Cheung, for one, thinks Leung owes Hong Kong an apology for the apparent conflict of interest when he served as a juror for the competition to design the West Kowloon arts hub despite one of the entrants having listed DTZ as a property adviser.

'He was negligent in declaring his interests [in 2001], so as a public figure, he should apologise to the public,' the former schoolmate said.

'But I feel he has been evasive in offering the full account of the story.'

Leung's claim that a DTZ director gave unpaid advice on land values without his knowledge to that entrant - later disqualified - has failed to win over lawmakers, and he is likely to enter office on July 1 still the subject of a Legco investigation.

A dinner on February 10 attended by rural leaders, members of Leung's campaign team and a businessman with alleged triad connections also sparked controversy. Leung's campaign denied any connections with triad members, and no one has admitted inviting the businessman to the dinner in Yuen Long.

Leung has been married to solicitor Tong Ching-yee for 30 years.

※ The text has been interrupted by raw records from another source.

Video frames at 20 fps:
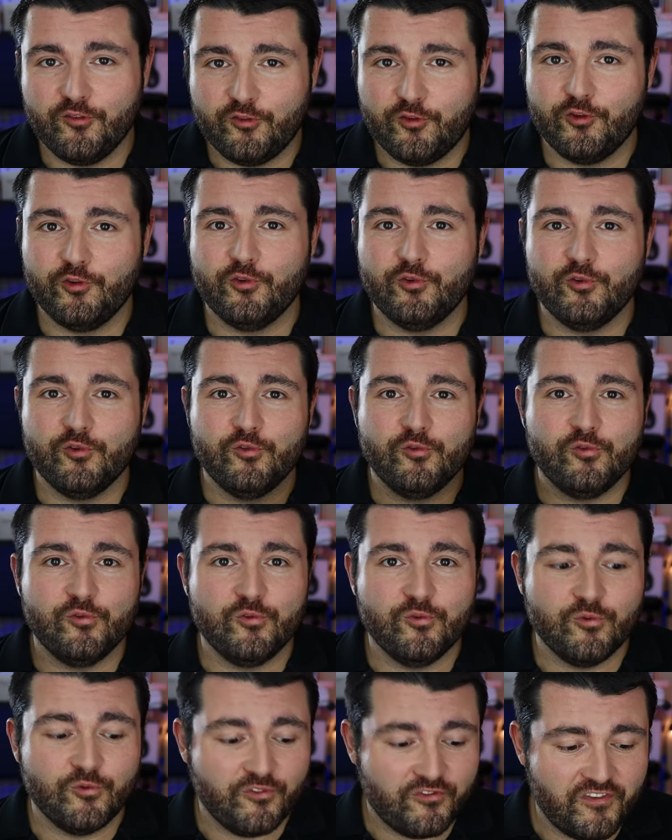
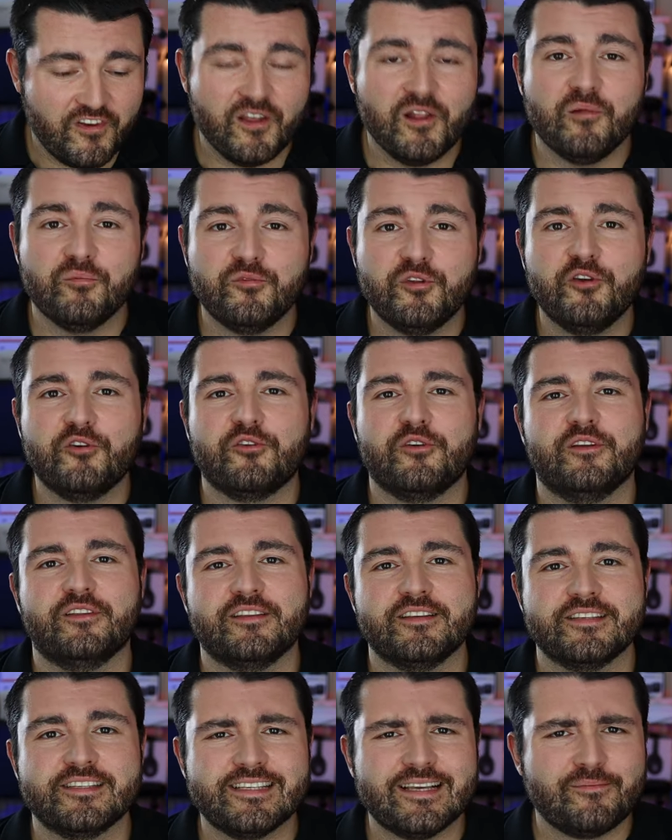to film during
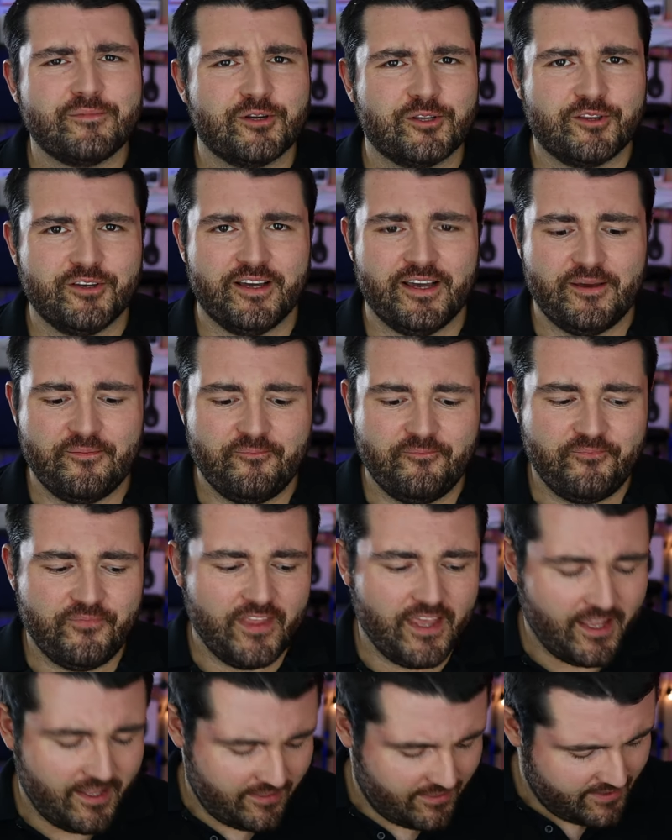the summertime.
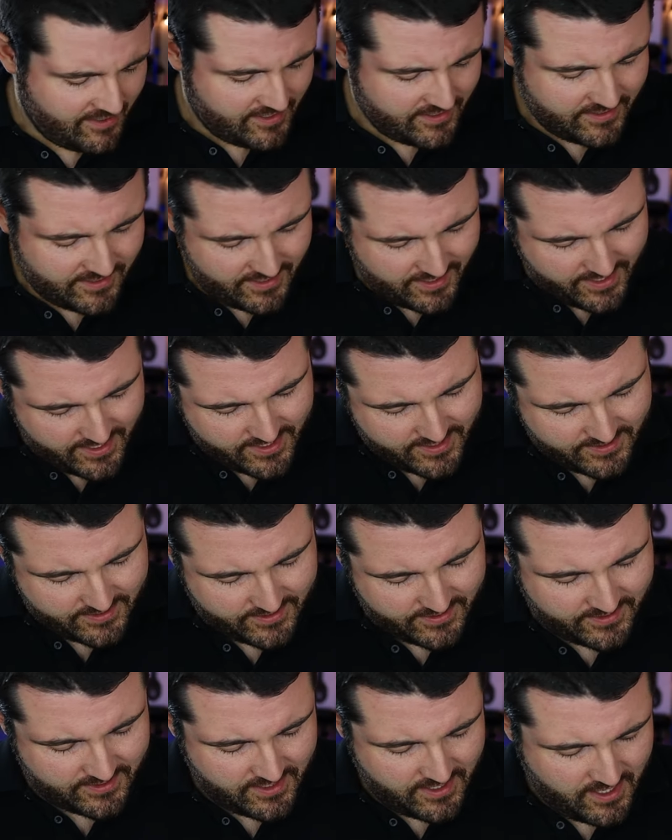And this
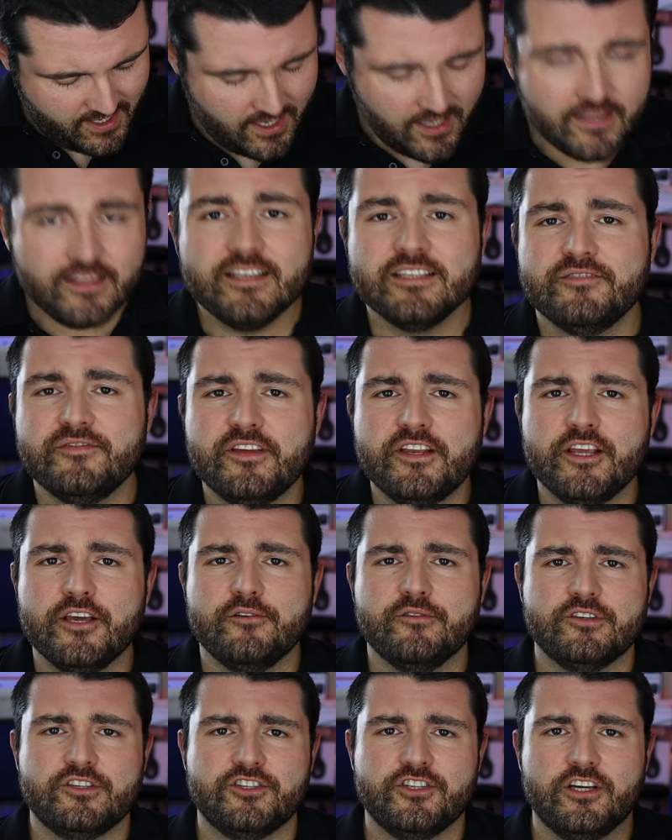is this video
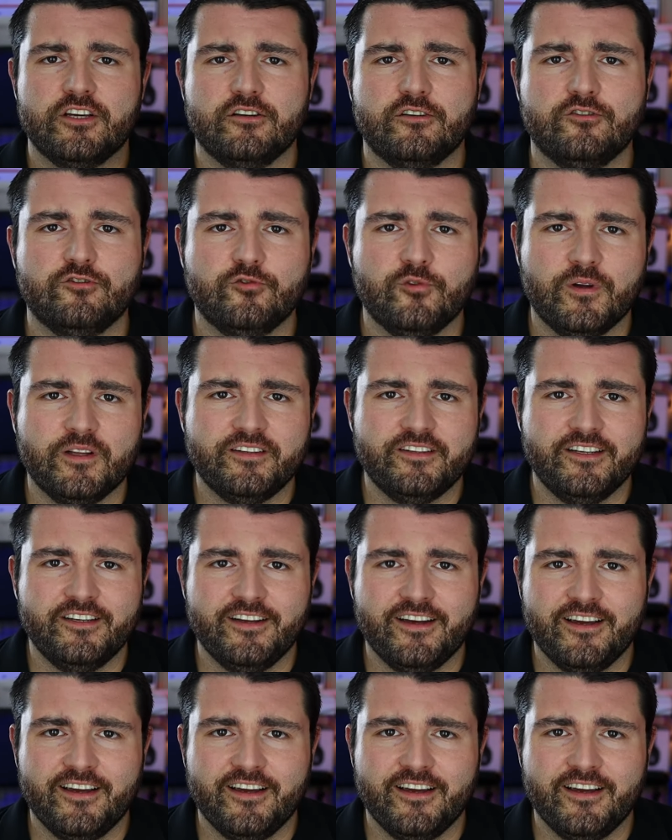was shot on twenty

They met while studying in Bristol.

Their three children returned from Britain for the election, and the family stood outside the polling station to canvass for votes during the second hour of voting yesterday.

Son Chuen-yan is a doctoral student in biology at Cambridge University. Elder daughter Chai-yan is studying at the London School of Economics and Political Science, and younger daughter Chung-yan is a first-year economics student, also at Cambridge.